Stored data
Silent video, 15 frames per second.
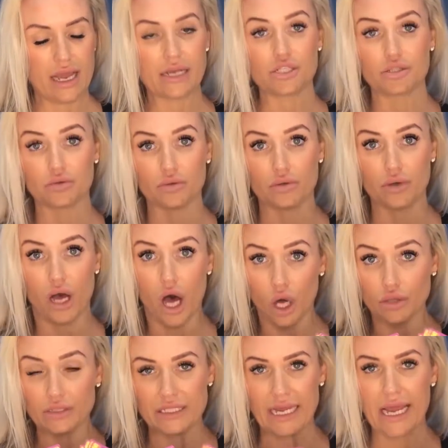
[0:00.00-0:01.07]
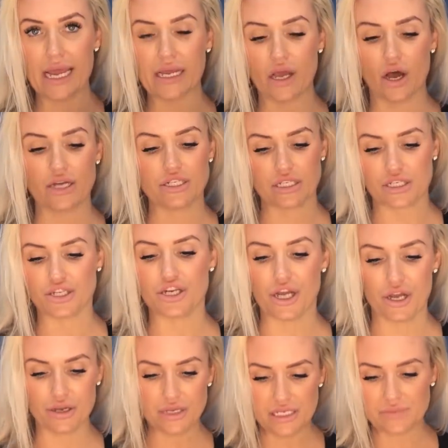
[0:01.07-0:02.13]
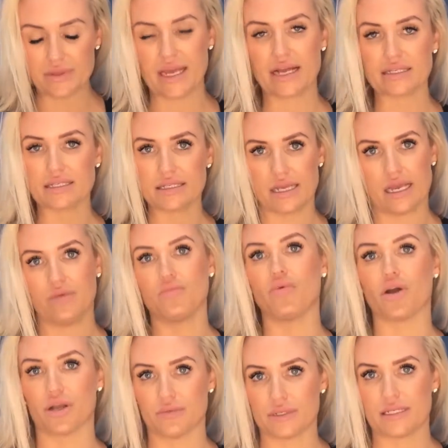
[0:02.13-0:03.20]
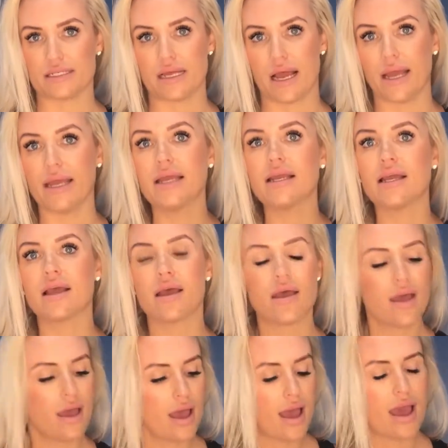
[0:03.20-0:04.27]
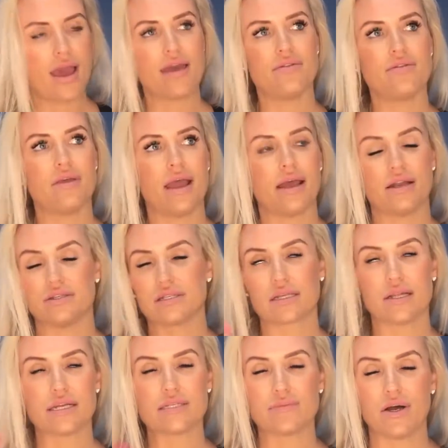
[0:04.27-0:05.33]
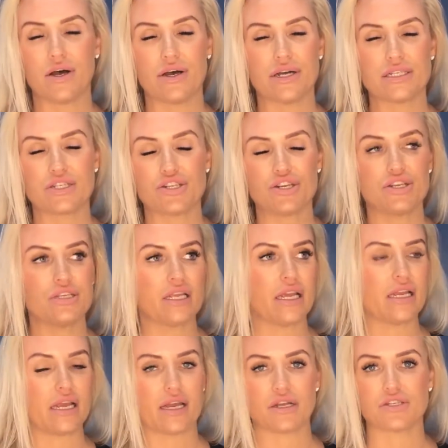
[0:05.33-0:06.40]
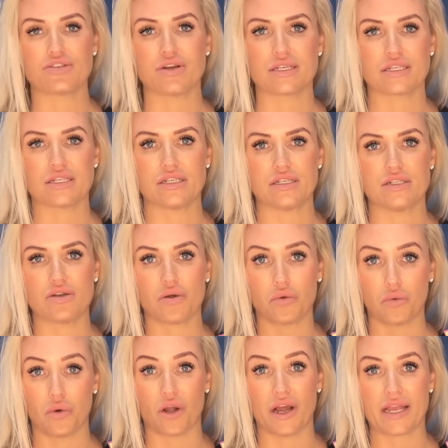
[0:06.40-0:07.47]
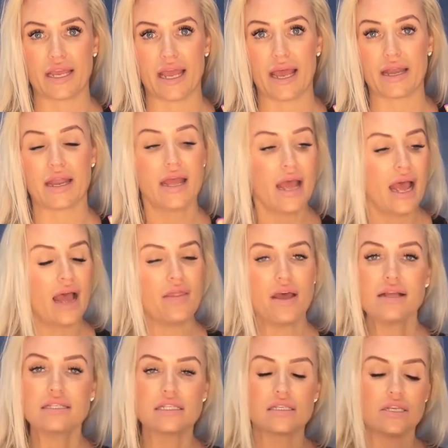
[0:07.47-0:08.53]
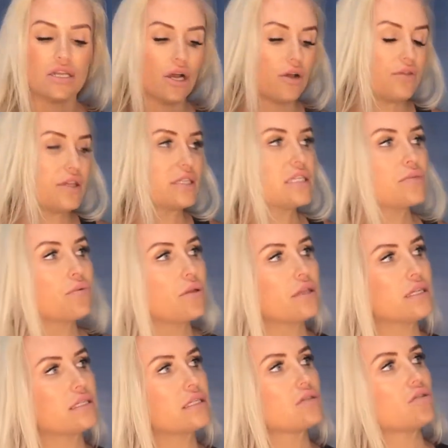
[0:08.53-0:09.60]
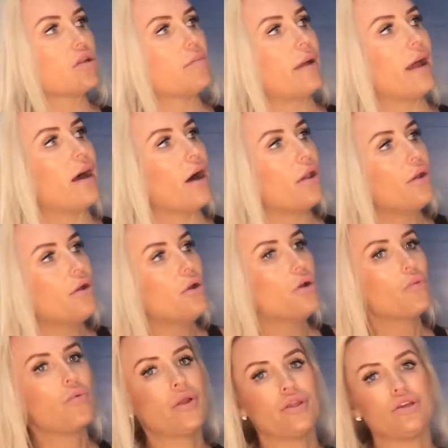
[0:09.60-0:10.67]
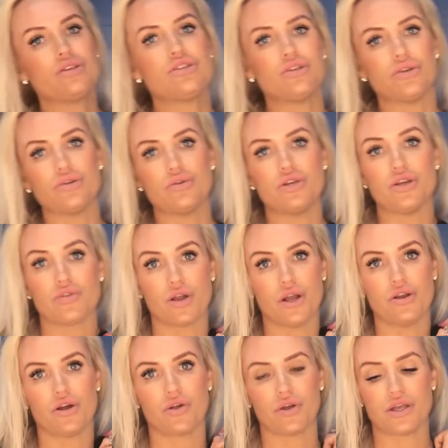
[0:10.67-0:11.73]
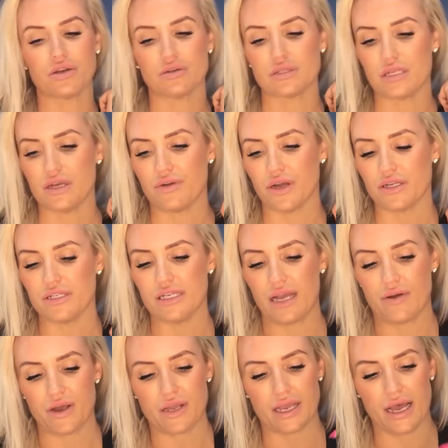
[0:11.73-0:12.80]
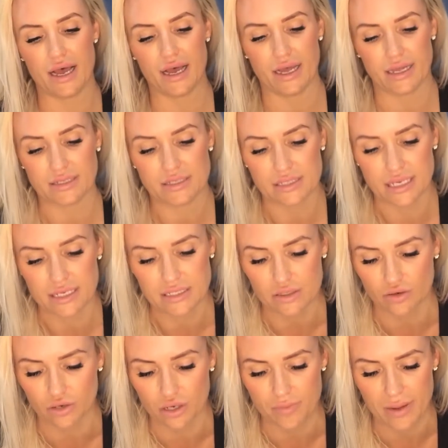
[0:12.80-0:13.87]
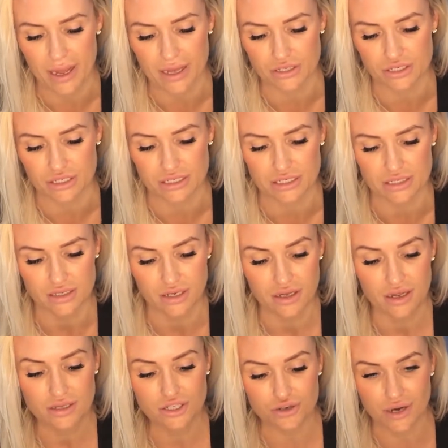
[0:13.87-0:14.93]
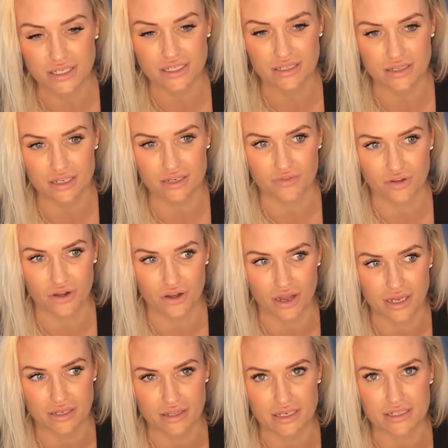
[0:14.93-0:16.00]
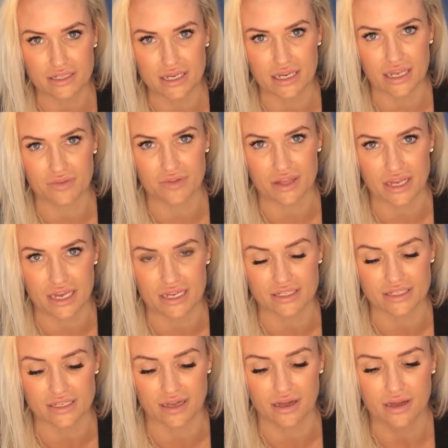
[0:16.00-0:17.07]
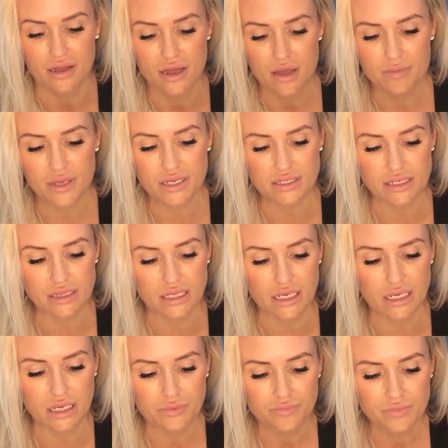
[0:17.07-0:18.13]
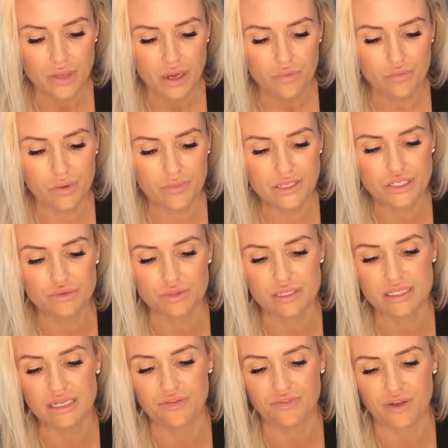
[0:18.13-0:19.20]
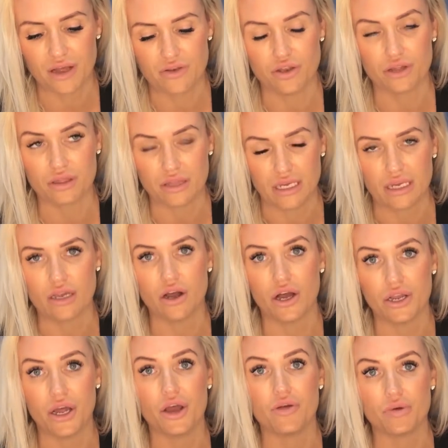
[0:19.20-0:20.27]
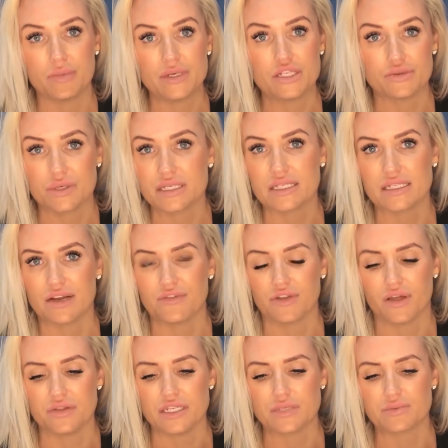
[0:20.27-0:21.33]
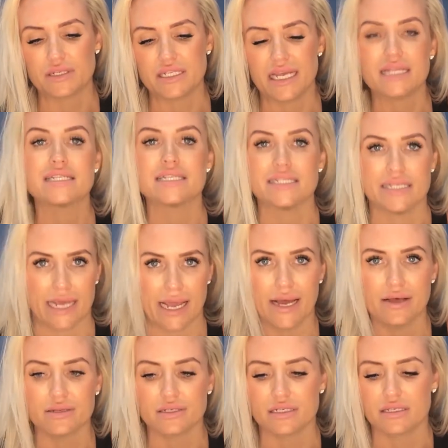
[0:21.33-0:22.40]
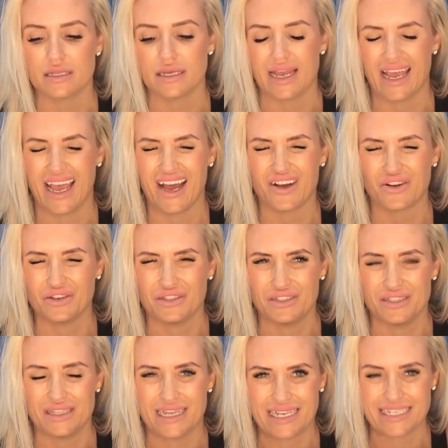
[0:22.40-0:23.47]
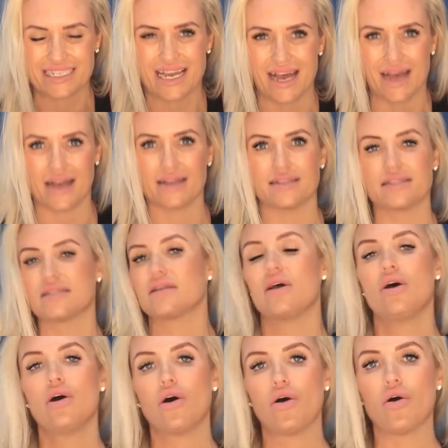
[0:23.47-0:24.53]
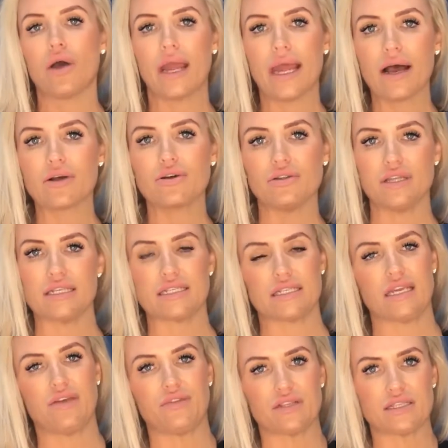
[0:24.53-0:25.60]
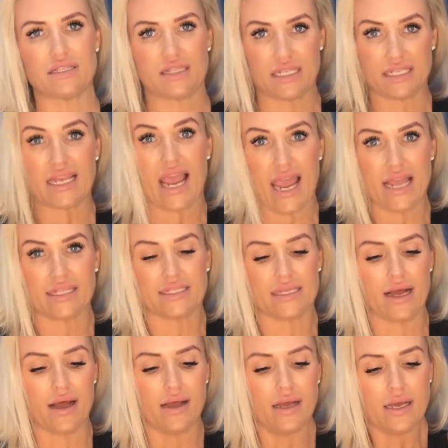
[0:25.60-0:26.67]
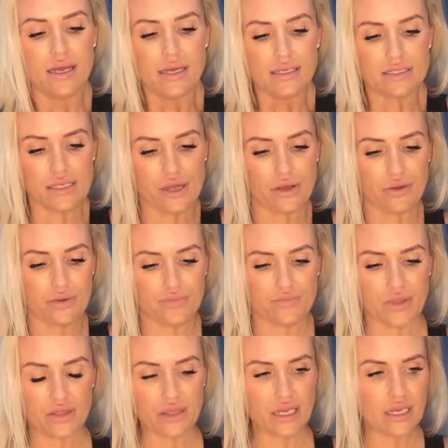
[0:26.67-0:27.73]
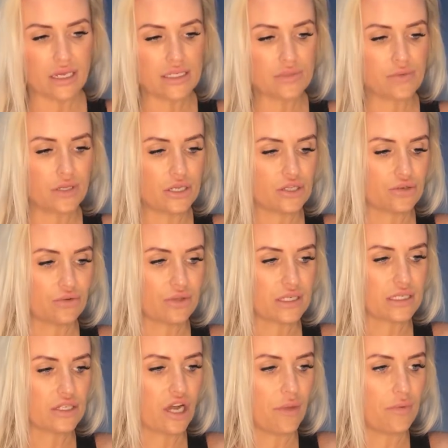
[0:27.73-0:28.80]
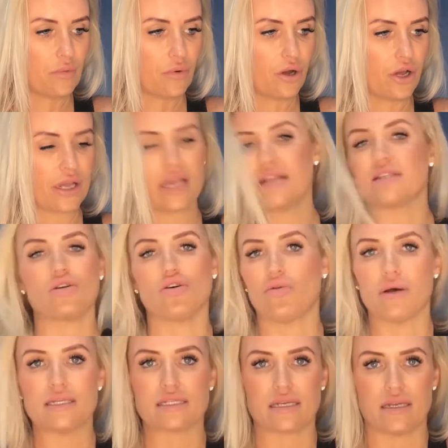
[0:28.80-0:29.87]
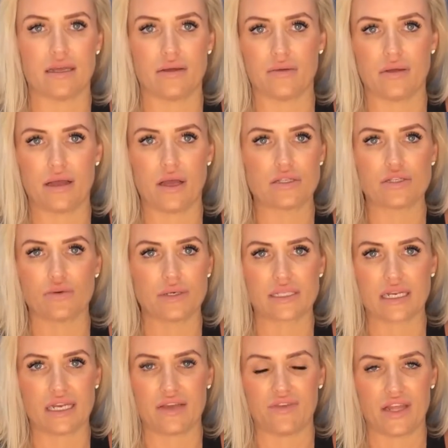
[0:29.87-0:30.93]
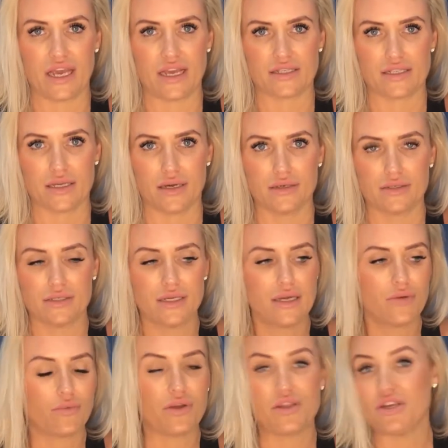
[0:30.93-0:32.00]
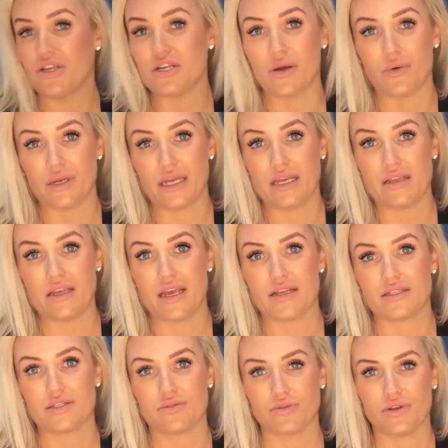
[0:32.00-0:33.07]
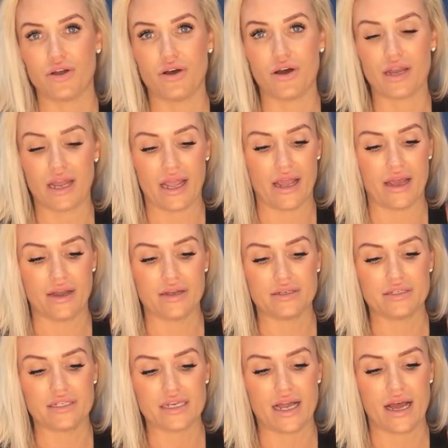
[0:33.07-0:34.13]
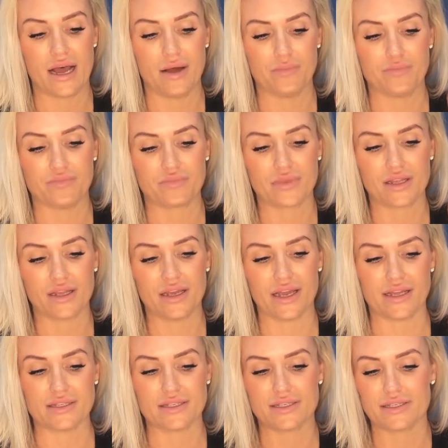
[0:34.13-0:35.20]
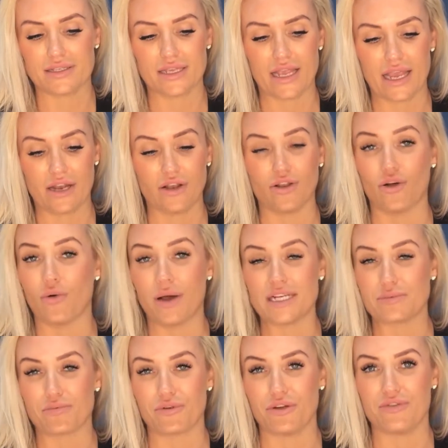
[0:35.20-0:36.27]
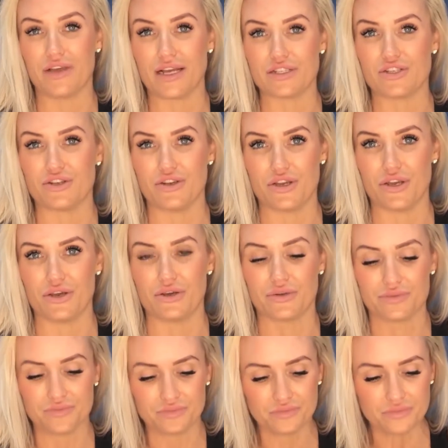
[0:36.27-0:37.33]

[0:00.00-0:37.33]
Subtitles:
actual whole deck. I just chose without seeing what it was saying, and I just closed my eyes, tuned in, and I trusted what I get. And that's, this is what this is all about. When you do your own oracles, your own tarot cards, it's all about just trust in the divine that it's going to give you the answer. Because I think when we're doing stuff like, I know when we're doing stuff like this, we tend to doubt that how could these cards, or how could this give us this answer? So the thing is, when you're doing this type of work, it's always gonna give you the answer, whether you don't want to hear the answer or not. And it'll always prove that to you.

- _WHAT YOU HAVE TO DO_
Give the records above again verbatim, pictures omitted.

- _REPLY TO THE EXERCISE_
Silent video, 15 frames per second.
[0:00.00-0:01.07]
[0:01.07-0:02.13]
[0:02.13-0:03.20]
[0:03.20-0:04.27]
[0:04.27-0:05.33]
[0:05.33-0:06.40]
[0:06.40-0:07.47]
[0:07.47-0:08.53]
[0:08.53-0:09.60]
[0:09.60-0:10.67]
[0:10.67-0:11.73]
[0:11.73-0:12.80]
[0:12.80-0:13.87]
[0:13.87-0:14.93]
[0:14.93-0:16.00]
[0:16.00-0:17.07]
[0:17.07-0:18.13]
[0:18.13-0:19.20]
[0:19.20-0:20.27]
[0:20.27-0:21.33]
[0:21.33-0:22.40]
[0:22.40-0:23.47]
[0:23.47-0:24.53]
[0:24.53-0:25.60]
[0:25.60-0:26.67]
[0:26.67-0:27.73]
[0:27.73-0:28.80]
[0:28.80-0:29.87]
[0:29.87-0:30.93]
[0:30.93-0:32.00]
[0:32.00-0:33.07]
[0:33.07-0:34.13]
[0:34.13-0:35.20]
[0:35.20-0:36.27]
[0:36.27-0:37.33]

[0:00.00-0:37.33]
Subtitles:
actual whole deck. I just chose without seeing what it was saying, and I just closed my eyes, tuned in, and I trusted what I get. And that's, this is what this is all about. When you do your own oracles, your own tarot cards, it's all about just trust in the divine that it's going to give you the answer. Because I think when we're doing stuff like, I know when we're doing stuff like this, we tend to doubt that how could these cards, or how could this give us this answer? So the thing is, when you're doing this type of work, it's always gonna give you the answer, whether you don't want to hear the answer or not. And it'll always prove that to you.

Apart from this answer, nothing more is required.